HERE is another side of the motion picture art — We mean business. There are some producers who are making a sincere effort to get something into pictures besides gun-play, intrigue and sex. These men have an appreciation of the possibilities for beauty in the new art. They have an abiding faith in the increasing discrimination of the public. They want to give devotees of the motion picture theaters films that no censor can object to, that no writer or artist can criticize. Yet there is a practical side that no producer can ignore and stay in the business very long. " Wid's" is a daily paper in the motion picture trade field. It goes to many thousands of exhibitors and has earned their confidence. It points out that beautiful pictures like "Sentimental Tommy," "Broken Blossoms," and Vidor's "Jack Knife Man" were box office failures, and says: "Let's get down to cases, and then some more, with pictures. Put in the hokum — the red blood stuff. That gets them on the edge of that 20-cent seat. Let's get some of the beauty out and the action in. Let's find a thrill or two or maybe more. Let's get back to basics — primal emotions — that is what the fans want." You cannot have beauty in pictures unless you patronize the producers with ideals. You cannot expect them to continue making "Sentimenal Tommies" and "Jack Knife Men" when you show a cash appreciation of "Sex" and "Passion Fruit."

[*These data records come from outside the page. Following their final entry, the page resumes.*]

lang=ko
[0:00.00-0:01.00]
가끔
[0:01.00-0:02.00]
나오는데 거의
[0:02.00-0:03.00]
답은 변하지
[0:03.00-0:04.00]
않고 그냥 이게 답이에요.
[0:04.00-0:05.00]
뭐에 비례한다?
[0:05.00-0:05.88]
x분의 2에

AND now it is Geraldine Farrar and Lou Tellegen. The handsome Lou is suing for a separation because Mrs. Tellegen changed the lock when he went on a fishing trip and prevented his return to her New York house. The famous grand opera star is wisely refraining from discussing the affair in the daily papers and leaving the talking to friend husband. She was always a sensible woman. Divorce or separation is deplorable and a bad example to a community, but a public debate never settled a marital difference.
WE were riding downtown in a street car the morning the news of the trouble broke in the newspapers. "Isn't it terrible," remarked a smug-looking person with thick eyeglasses and thin, straight lips, "how many divorces there are among stage and screen people. Something ought to be done about it. There should be a law against their marrying."

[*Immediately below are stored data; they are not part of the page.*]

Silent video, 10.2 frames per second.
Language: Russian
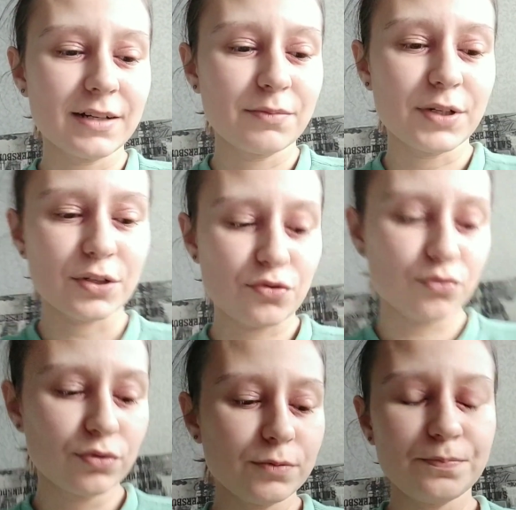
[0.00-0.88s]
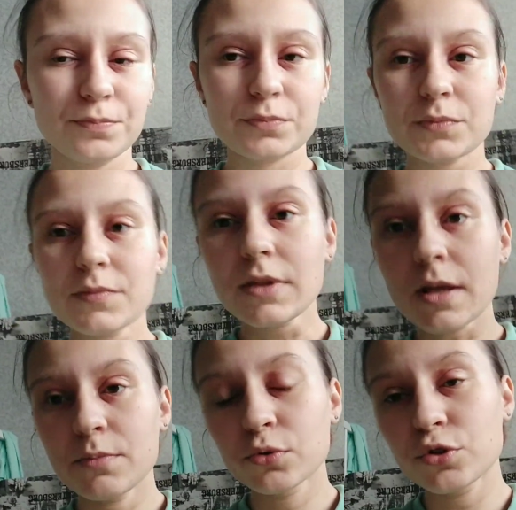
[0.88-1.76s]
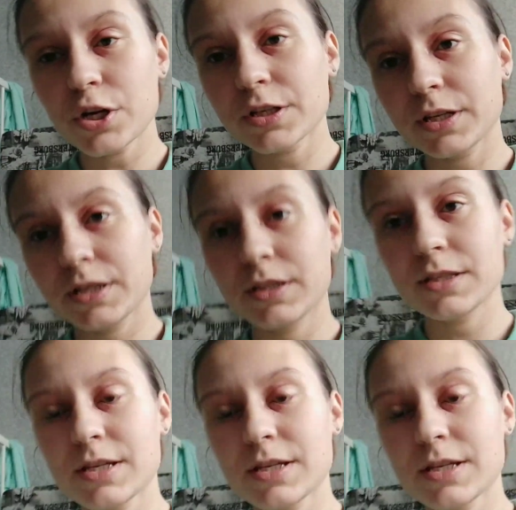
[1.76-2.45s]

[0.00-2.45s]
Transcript: как бы хочу получать какие-то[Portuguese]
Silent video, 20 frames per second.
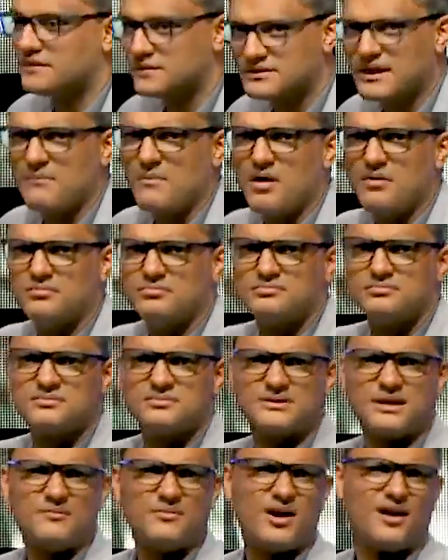falou: tá bom,
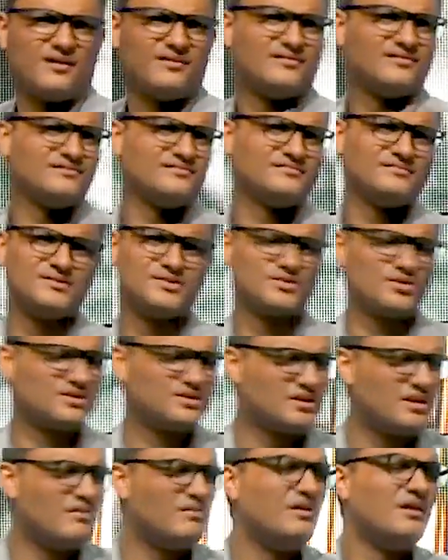Samuel,
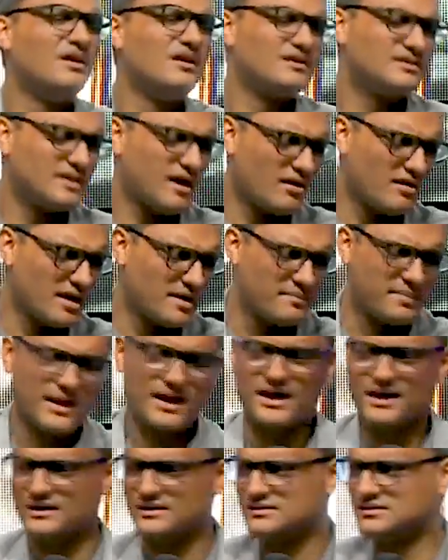discute não, dá um rei
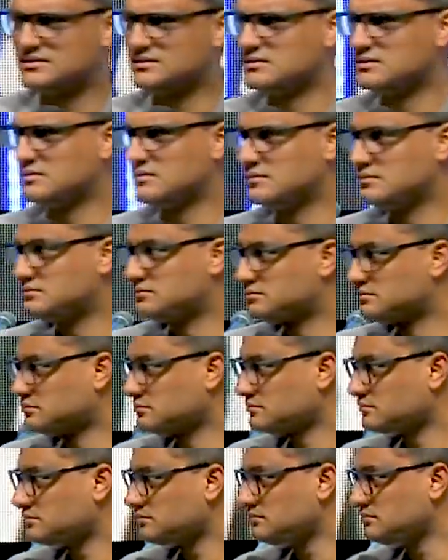para eles.
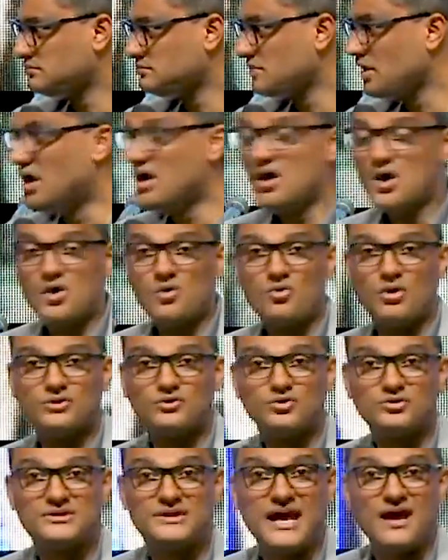
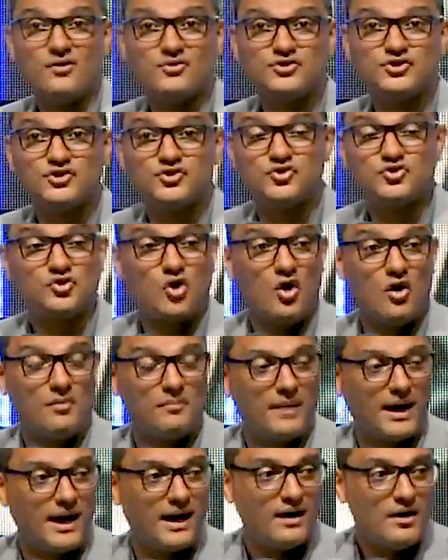Quando Deus
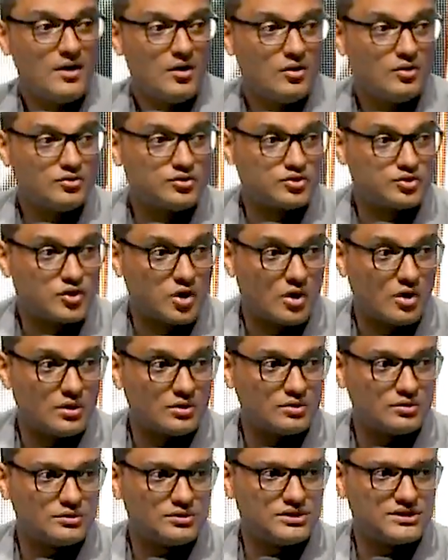toma o
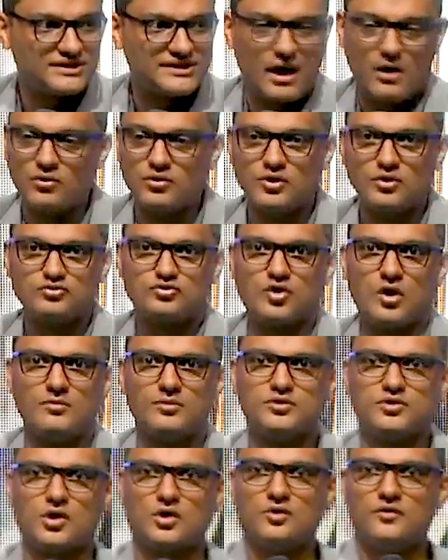trono de Saul, não
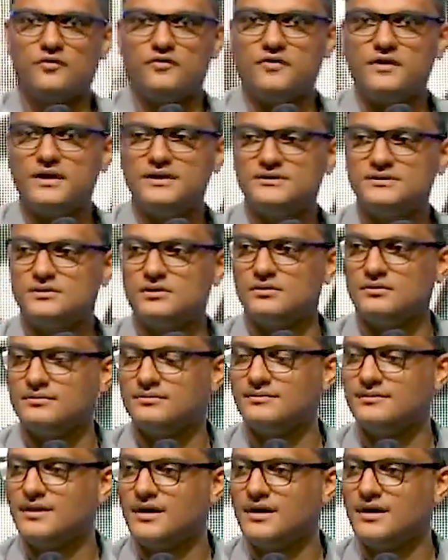toma o trono físico,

We should like to see some statistics as to the relative number of divorces among people in these professions compared with small store owners, lawyers, or any of the rest of our population. The contrast might make my bus companion realize that divorce is not restricted to the "profession." It is an even chance that there is one hanging on her own family tree somewhere.
DESPITE the clearly voiced opinion of the country that Clara Hamon, who figured so prominently and unpleasantly in the divorce and criminal courts of Oklahoma, should not try to capitalize her disgusting notoriety on the screen, she proceeded to make a picture. The National Association of the Motion Picture Industry is fighting to exclude it from the theaters. No decent distributor would handle it, any exhibitor that showed it in his theater should be run out of town, a"nd no man or woman with the least trace of self respect would attend again a theater that slapped public decency in the face by defiling its screen with it.